Your objective — Nothing but the lines from the one showing "[0:01.00-0:02.00]" through the final line of the data below belongs in the answer, duplicated exactly and without pictures.
Input records below:
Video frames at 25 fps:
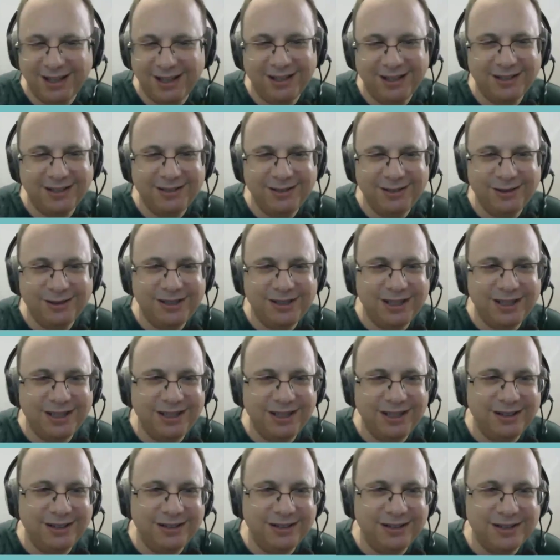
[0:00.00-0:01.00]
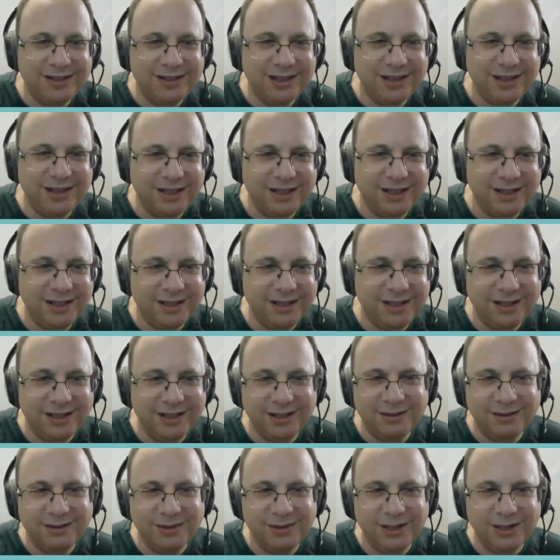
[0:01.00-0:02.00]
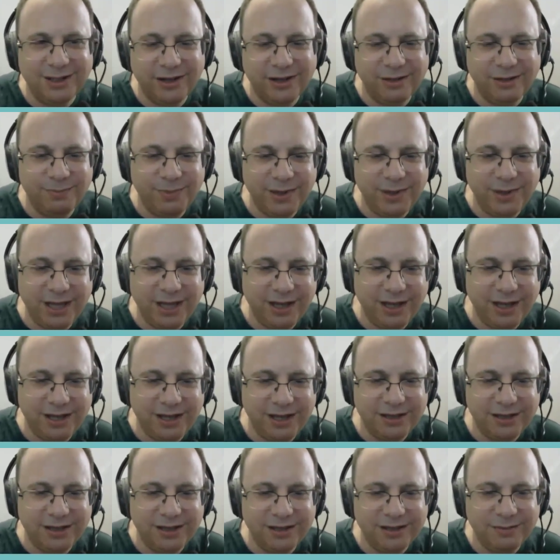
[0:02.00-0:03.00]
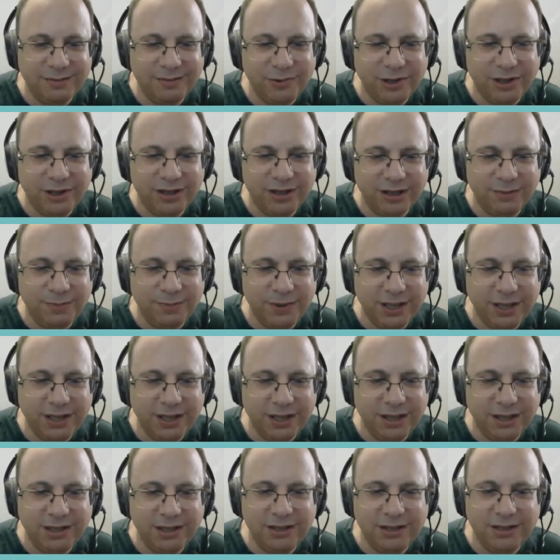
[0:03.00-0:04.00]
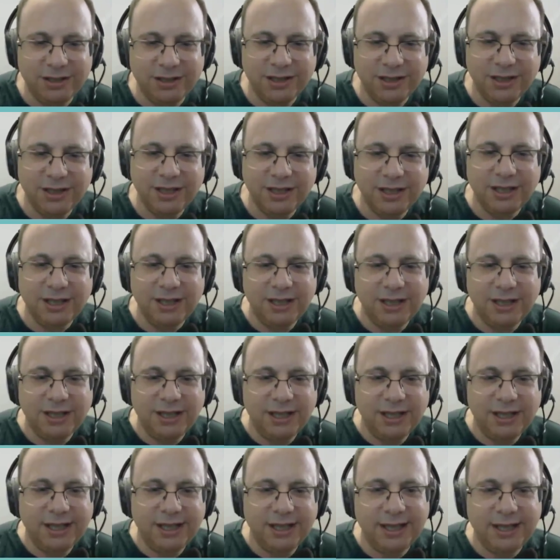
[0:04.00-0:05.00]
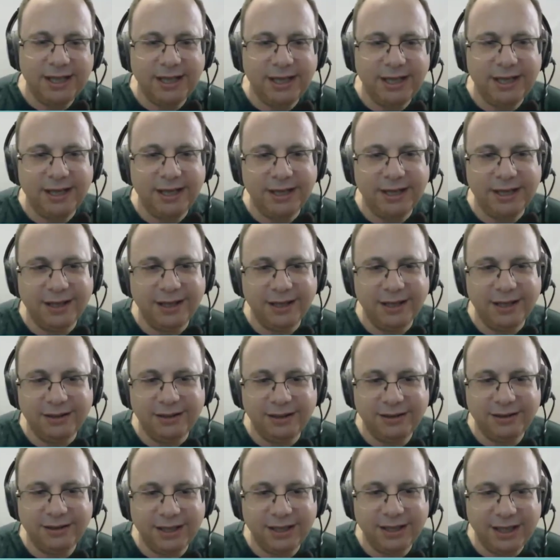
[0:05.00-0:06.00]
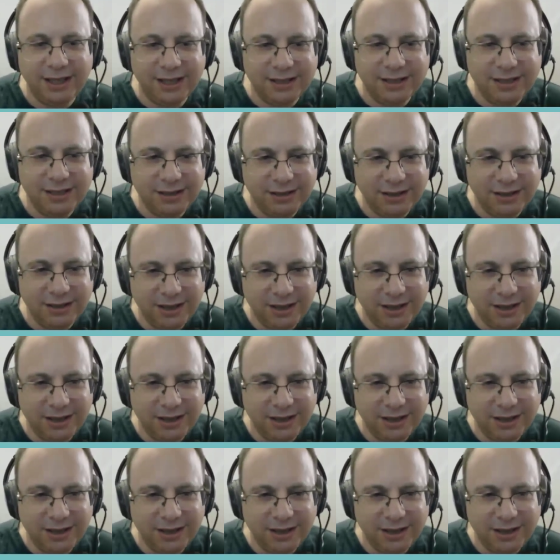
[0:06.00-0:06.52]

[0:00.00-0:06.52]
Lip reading: You see there's a login page and the product page, and the test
End of Input records.
Answer space —
[0:01.00-0:02.00]
[0:02.00-0:03.00]
[0:03.00-0:04.00]
[0:04.00-0:05.00]
[0:05.00-0:06.00]
[0:06.00-0:06.52]

[0:00.00-0:06.52]
Lip reading: You see there's a login page and the product page, and the test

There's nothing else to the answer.